The 992-generation Porsche 911 was always ready to accommodate a hybrid powertrain, but at the time of its 2018 premiere, then-chief-engineer August Achleitner wasn’t convinced it would materialize. He told this reporter as much.

“[A hybrid] is not planned now for this part of the generation; we have to wait some years [to see] if it’s really necessary from a market point of view, for some regulations maybe,” he said. “And of course we would not be satisfied with today’s battery technology. We could offer it today, of course, [it would] run quite well, but not quite good enough for us.”

2025 Porsche 911 (992.2) Facelift

Six years later, the hybrid 911 is a reality. A combination of stricter emissions regulations and much-improved battery technology—along with the ever-pressing need to up the performance ante—led Porsche to develop a new “T-Hybrid” powertrain, which debuts with the 2025 911 Carrera GTS. It’s not like any other hybrid system out there.

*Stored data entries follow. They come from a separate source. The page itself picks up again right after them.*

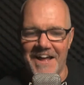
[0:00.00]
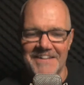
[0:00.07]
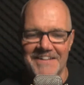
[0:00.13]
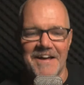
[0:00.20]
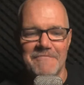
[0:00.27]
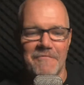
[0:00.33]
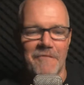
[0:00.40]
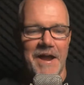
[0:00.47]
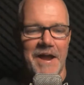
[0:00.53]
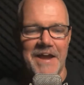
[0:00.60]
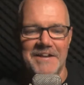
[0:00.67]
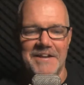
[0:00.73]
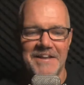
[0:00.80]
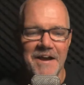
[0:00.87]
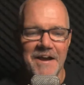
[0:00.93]
I love
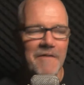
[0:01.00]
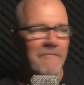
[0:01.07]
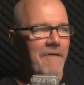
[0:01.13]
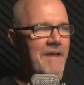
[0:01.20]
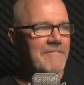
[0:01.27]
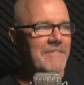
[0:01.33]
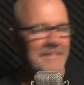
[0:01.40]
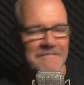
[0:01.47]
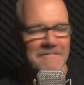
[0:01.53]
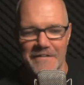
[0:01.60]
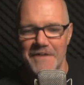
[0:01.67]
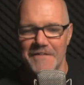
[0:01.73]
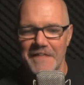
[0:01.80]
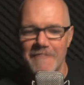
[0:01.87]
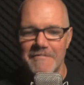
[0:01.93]
Wayne waving the
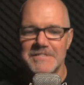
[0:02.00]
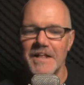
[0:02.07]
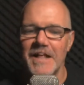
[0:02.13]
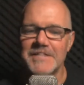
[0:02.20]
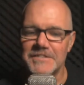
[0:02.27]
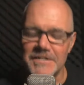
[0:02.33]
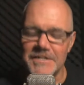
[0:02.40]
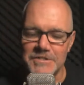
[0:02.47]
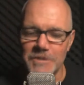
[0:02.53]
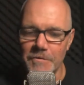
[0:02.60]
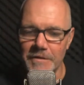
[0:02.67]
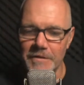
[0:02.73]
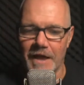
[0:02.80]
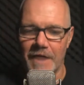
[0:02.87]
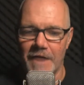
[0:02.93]
phone. Let's just do
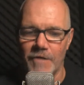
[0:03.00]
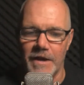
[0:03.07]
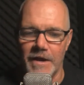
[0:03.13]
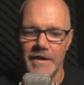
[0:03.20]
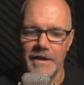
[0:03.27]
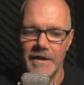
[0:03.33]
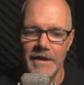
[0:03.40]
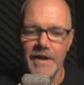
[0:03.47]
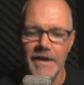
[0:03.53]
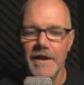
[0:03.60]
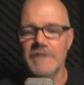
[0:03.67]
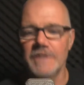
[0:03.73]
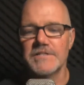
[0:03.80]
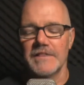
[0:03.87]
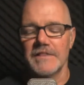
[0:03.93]
it that way.
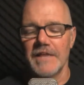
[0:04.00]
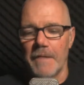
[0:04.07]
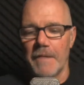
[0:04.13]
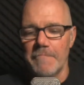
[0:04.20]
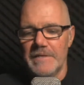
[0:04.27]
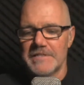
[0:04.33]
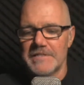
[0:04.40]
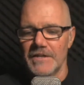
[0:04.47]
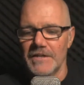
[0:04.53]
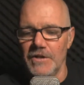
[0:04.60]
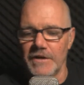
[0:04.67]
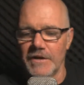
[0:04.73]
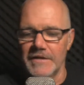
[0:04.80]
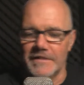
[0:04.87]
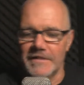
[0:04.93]
Here's the thing. I'm busy
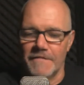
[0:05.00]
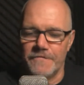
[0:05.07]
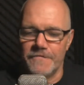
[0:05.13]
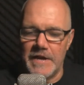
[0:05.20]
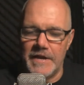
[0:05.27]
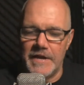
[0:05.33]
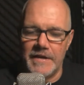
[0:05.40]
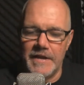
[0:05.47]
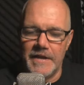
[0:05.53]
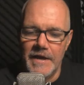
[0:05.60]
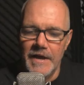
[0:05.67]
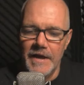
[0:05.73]
looking at the feed.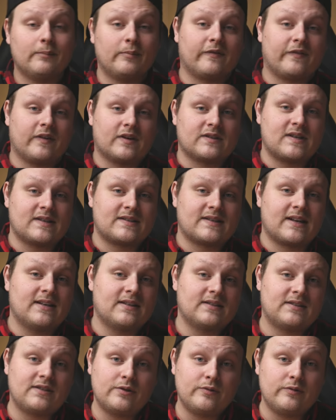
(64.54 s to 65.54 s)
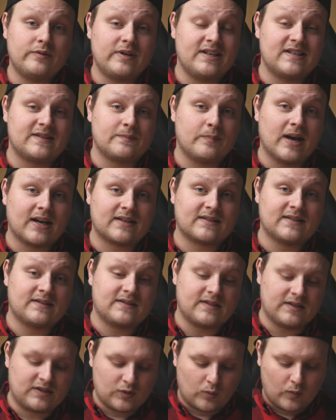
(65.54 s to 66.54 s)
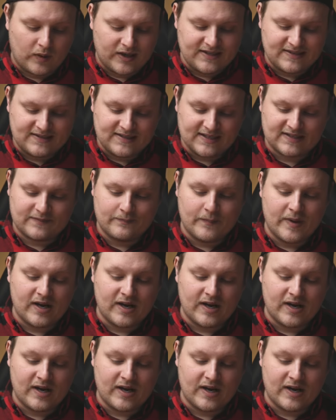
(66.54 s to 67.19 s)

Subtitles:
But first, let's get into the specs. It's a 26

There’s a crackdown on fuel enrichment at high engine loads. Modern performance engines apparently go to richer air-fuel mixtures at higher speeds to boost performance at the expense of emissions. But this will no longer fly. So Porsche developed a hybrid system that accounts for a 64-hp boost over the outgoing Carrera GTS model, but keeps the engine running at the ideal air: fuel ratio of 14.7:1 all the way up to redline. (Porsche refers to this running condition as Lambda = 1, but a lot of Americans will be familiar with the term “stoichiometric” which refers to the same thing.)

2025 Porsche 911 (992.2) Facelift

The rolling chassis of the new 911 Carrera GTS. At the rear is the new 3.6-liter flat-six, while at the front is the 1.9-kWh battery.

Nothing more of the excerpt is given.